As shared in the LinkedIn post, Nscale also refers to a collaboration with Microsoft and Caterpillar Inc. under a signed agreement focused on the Monarch campus. Nscale is set to design, construct, and operate infrastructure to host NVIDIA Vera Rubin NVL72 GPUs and future technologies, with an indicated goal of delivering up to 1.35 gigawatts of dedicated AI compute capacity at this site.
The post characterizes this installation as among the largest dedicated AI compute deployments globally and notes that Nscale would be the first European company to deploy NVIDIA Vera Rubin at scale. It also mentions agreements to deploy more than 100,000 NVIDIA Vera Rubin GPUs from early 2027 across locations in the U.K., Norway, and the U.S., pointing to a multi-region build-out strategy that, if executed, could materially increase the company’s asset base and revenue potential.

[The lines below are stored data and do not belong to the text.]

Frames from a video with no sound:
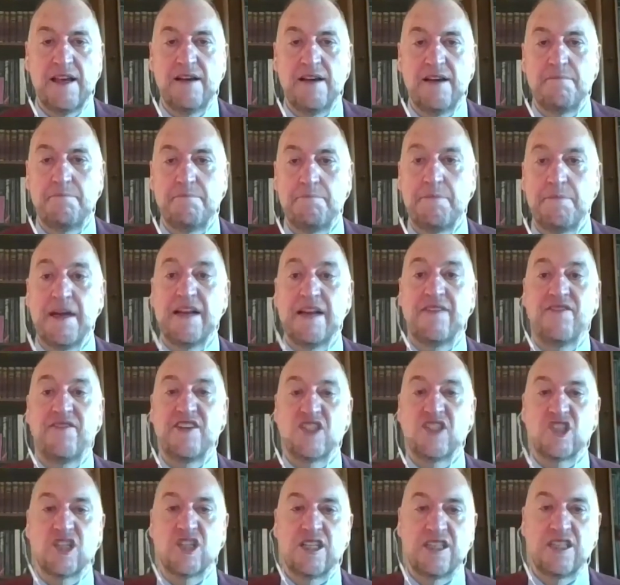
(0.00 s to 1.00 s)

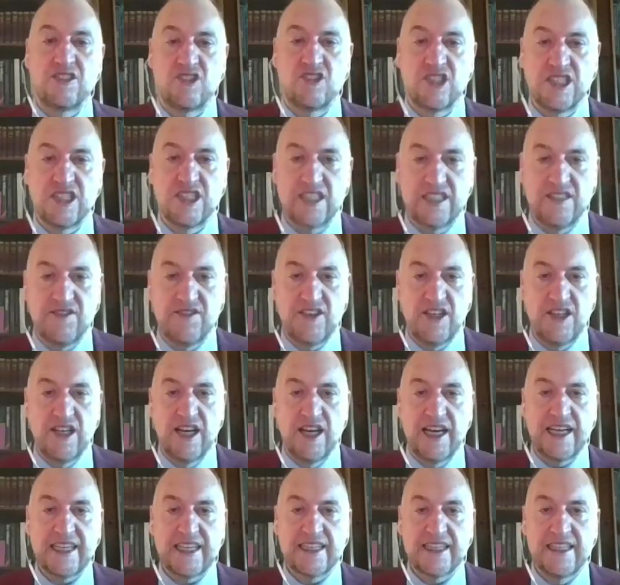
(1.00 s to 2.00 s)
beneficial interest, if you
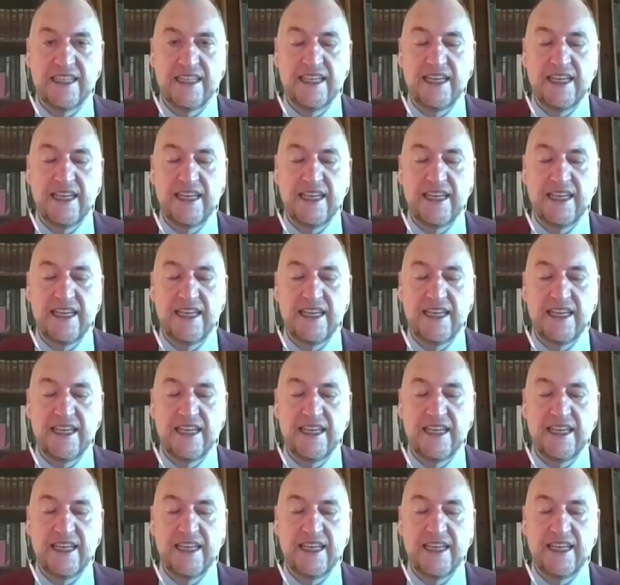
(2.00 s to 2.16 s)
like,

For investors, the LinkedIn post suggests that Nscale is positioning itself as a vertically integrated AI infrastructure provider, with ownership of energy assets and large-scale GPU capacity potentially creating a differentiated competitive position. The scale of the planned deployments implies significant capital requirements and execution risk, but also exposure to rising demand for high-performance AI compute from hyperscalers, enterprises, and AI developers over the next several years.